Hi Chris,
On Sat, Jan 23, 2016 at 10:57:31AM -0800, Chris Holland wrote:
> I watched the video. She seems to indicate the "client" is a proxy server
> for the user.
Yes, basically the same as spanner, the assumption is the client is
essentially the webserver. So it's fairly safe to assume it has broad
connectivity and doesn't have massive sudden spikes of growth either.
> So the connection issue would at least be relegated to your
> cluster. There were a couple of things from the video I'd question more. In
> the IR discussion they seem to say if there are multiple answers from
> servers, the "client" (proxy client) re-submits with one of the values.
> Which would be bad in the consistency sense from the original request. Its
> possible this language was just too high level to what they were trying to
> convey. I'd expect that to abort back to the user.

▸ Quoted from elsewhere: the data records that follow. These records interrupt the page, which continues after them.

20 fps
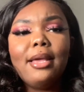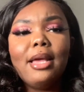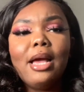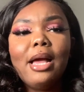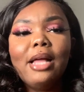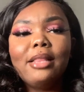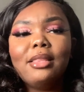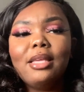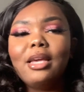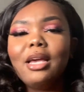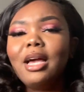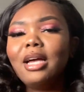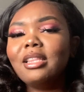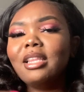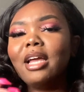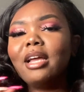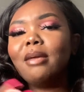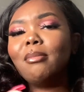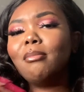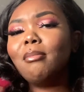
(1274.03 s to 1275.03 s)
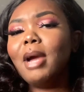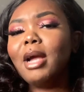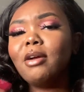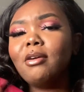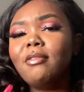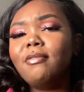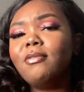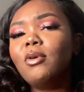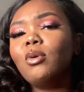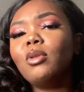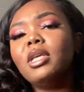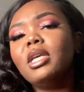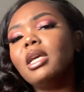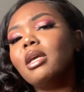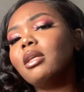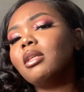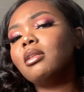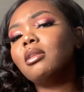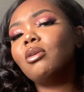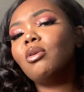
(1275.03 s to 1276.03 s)
I think I like
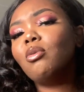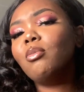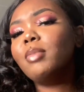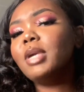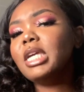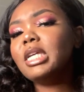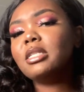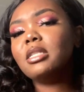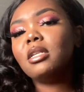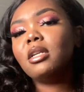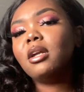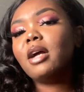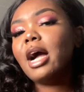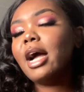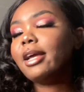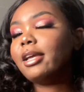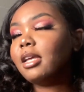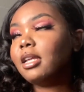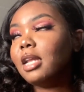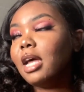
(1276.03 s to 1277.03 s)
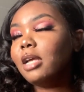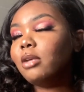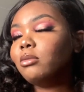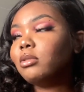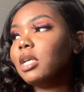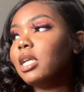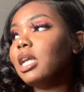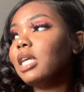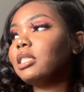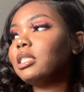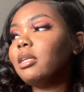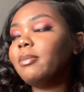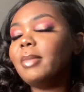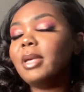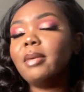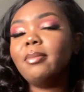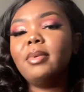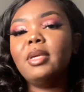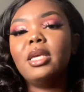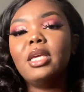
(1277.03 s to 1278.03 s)
microfoliant little beads in there. I cannot use that. That shit
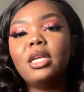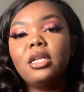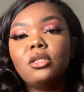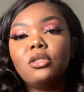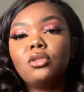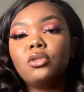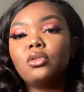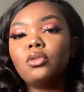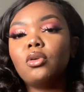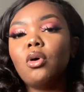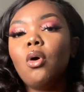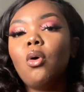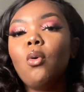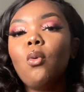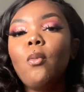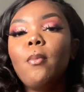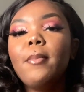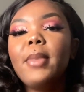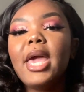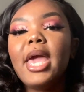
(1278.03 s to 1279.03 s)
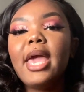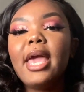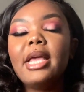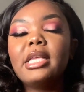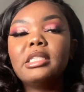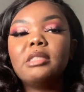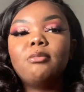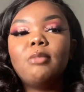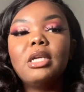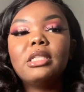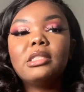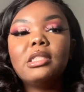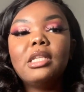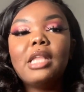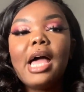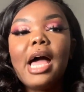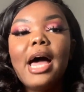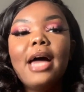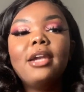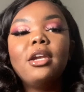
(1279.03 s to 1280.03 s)
make me itch so bad. And especially,
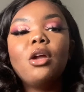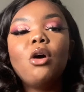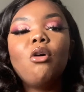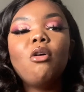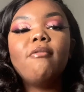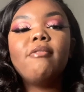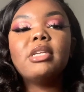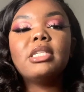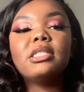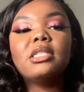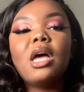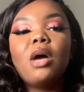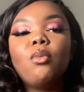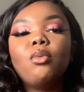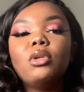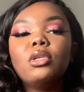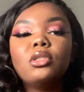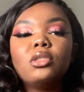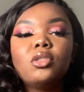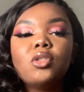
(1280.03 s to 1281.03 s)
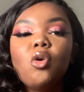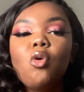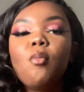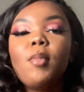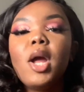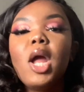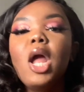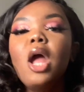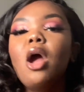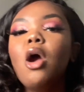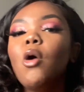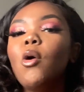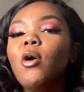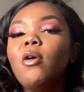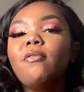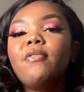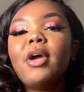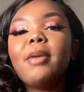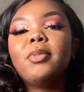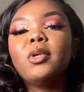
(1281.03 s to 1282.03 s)
like, I know if it's something with a soap or
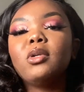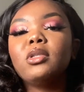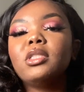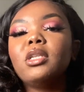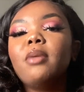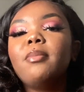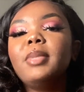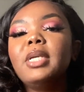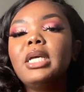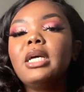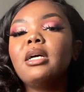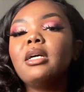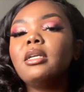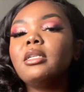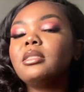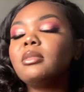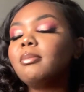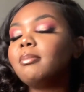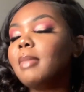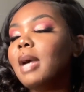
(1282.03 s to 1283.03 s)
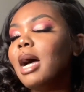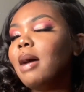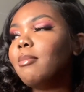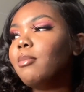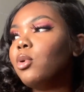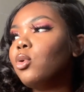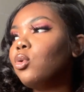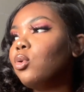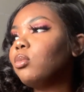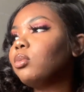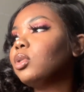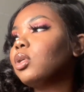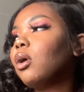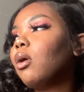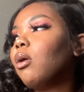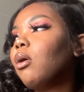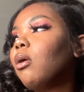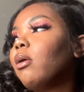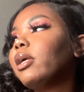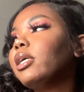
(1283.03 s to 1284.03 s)
a fabric or something, because my boobs,
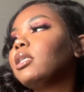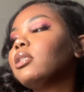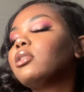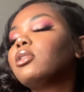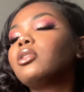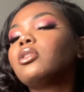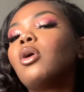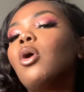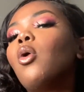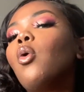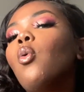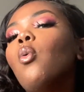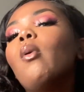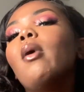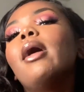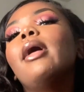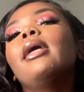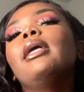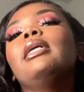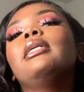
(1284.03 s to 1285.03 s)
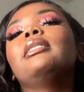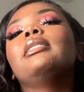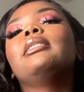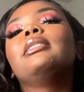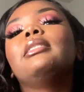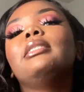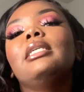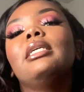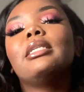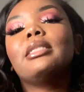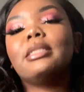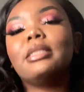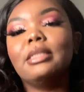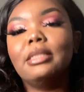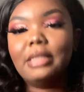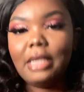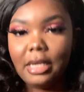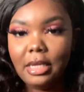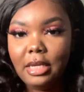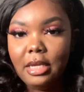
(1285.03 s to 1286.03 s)
y'all, is so
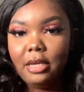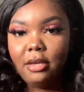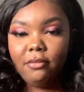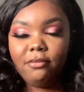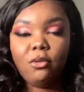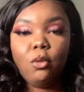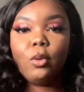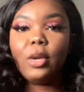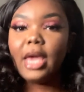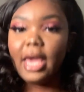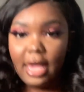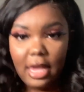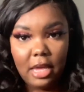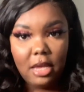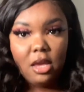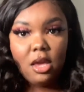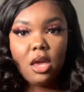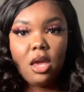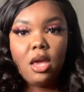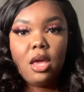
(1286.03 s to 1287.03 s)
sensitive, okay?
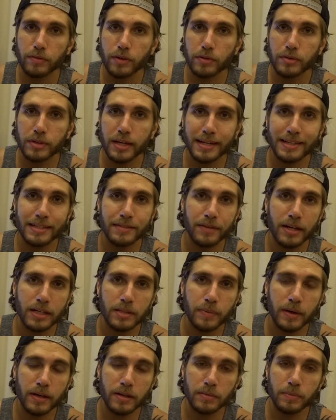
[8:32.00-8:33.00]
negative
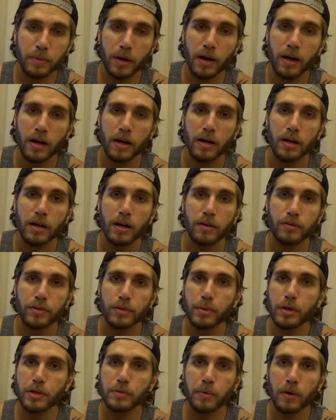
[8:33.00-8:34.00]
aspects, but for the
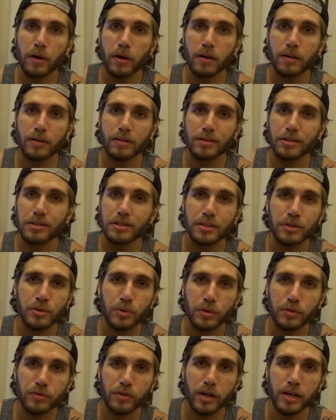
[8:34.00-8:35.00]
most part, just
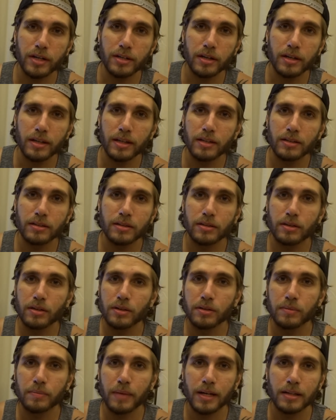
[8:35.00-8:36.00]
enjoy the ride. Like, there's
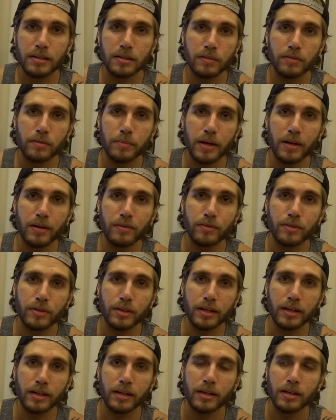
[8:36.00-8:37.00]
good and bad stuff about
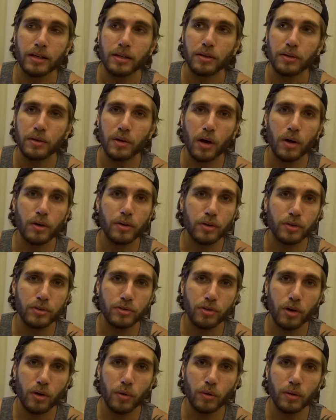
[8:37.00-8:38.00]
everything. You can't
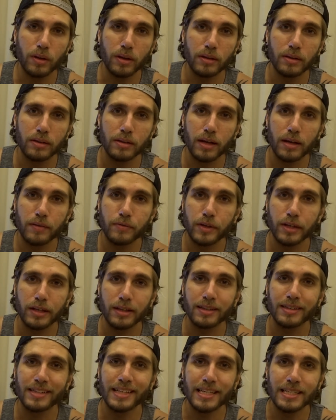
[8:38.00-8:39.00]
control every
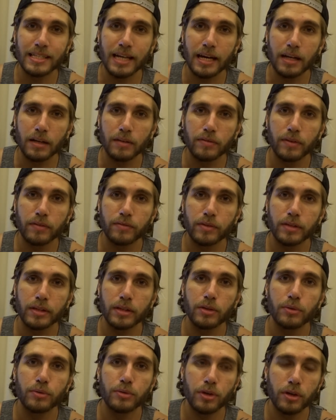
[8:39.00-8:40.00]
little detail of everything
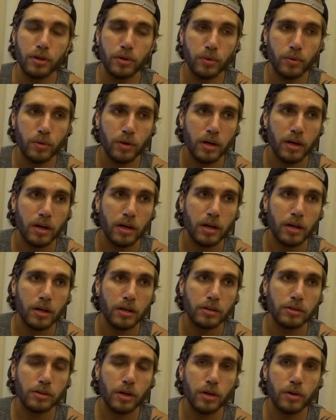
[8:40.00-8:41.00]
you do,
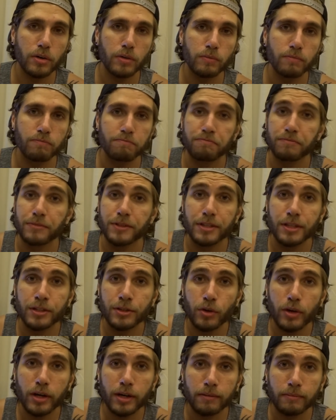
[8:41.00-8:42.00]
so just
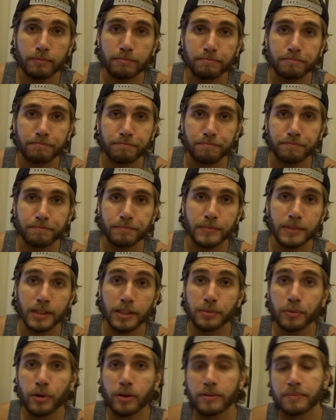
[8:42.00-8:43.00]
enjoy it. See you
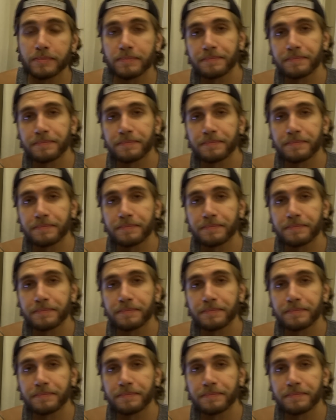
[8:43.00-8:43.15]
tomorrow.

Nah, that's fine. I've read the paper too now and had some email contact
with Irene. GoshawkDB is the same: different nodes which have copies of
the same object can return different answers - for example if the
"question" is "I read x at version 3, is that ok?", one node with x could
say "yup, fine", whilst another could say "no, you're out of date, x is
now at version 4; here is version 4". This is inherent in a system where
you don't have a global total order. At some point you have to combine
all these answers and create one "final" answer. In this case, what
GoshawkDB would do is get back to the client and say "you need to
restart your client transaction but now with x at version 4". So that
reruns, and then the new outcome gets submitted again. GoshawkDB does
this combination in the acceptors, whereas TAPIR pushes it out to the
clients themselves (figure 9 in the paper). So there's much more logic
in the client, but there are also some performance benefits to doing
that.
This is not really much different from any database: even with postgres
you have the possibility of "concurrent modification exceptions" to
which the only sane response is to rerun the transaction. This is why
all transaction functions should always be side-effect free until after
the transaction has committed. In a lot of modern databases, the db
itself will automatically rerun the transaction function, whereas in
older designs that's often not done and it's up to the user to deal with
that sort of thing (and most likely also implement random binary
exponential backoff).
> They also said something
> about timestamps, which would imply some kind of sync across the servers,
> they said there was a fallback/resubmit path if the timestamp was out of
> whack. Using the timestamps for anything meaningful across machines implies
> you have another problem of keeping the servers in sync. Maybe they mean
> the timestamps just have to be sane as a reference from the previous
> timestamp on the same node.
So they use timestamps where GoshawkDB uses vector clocks. The GoshawkDB
approach is more complex, but strictly speaking would allow more
transactions to commit in more circumstances than with TAPIR. How much
that actually matters in practise I've no idea just yet. I find it very
odd that the benchmarks they did for TAPIR were against
non-transactional stores, and that they implemented a k-v store for
TAPIR - just seems odd to me to apparently not want to take advantage of
the transactional support.
I believe the basic idea is that a transaction can only be "prepared" by
an object if the txn clock is greater than the committed clock of the
object (this is figure 8 in the paper). This is almost exactly the same
logic as in GoshawkDB, it's just that is GoshawkDB rather than there
being one clock for the whole transaction, there's one clock for each
object mentioned within the transaction, which just allows a slightly
more fine-grained modelling of dependencies between transactions. Also
in GoshawkDB, the clocks come from the object-copies instead of the
client, and they're entirely logical clocks and have nothing to do with
actual time.
In TAPIR, if the client clocks are badly out then you'll suffer
starvation: only the client with the biggest clock will be able to get
transactions committed, though I think they do also build in some
ability to resync: if you get your txn rejected because your clock is
too small, the rejection will contain with in the current max clock and
so you can bump yours forwards to at least that (which in some ways has
a fair amount in common with phase 1 of Paxos, which in itself is pretty
interesting).
Hopefully these ramblings make some sort of sense!
Matthew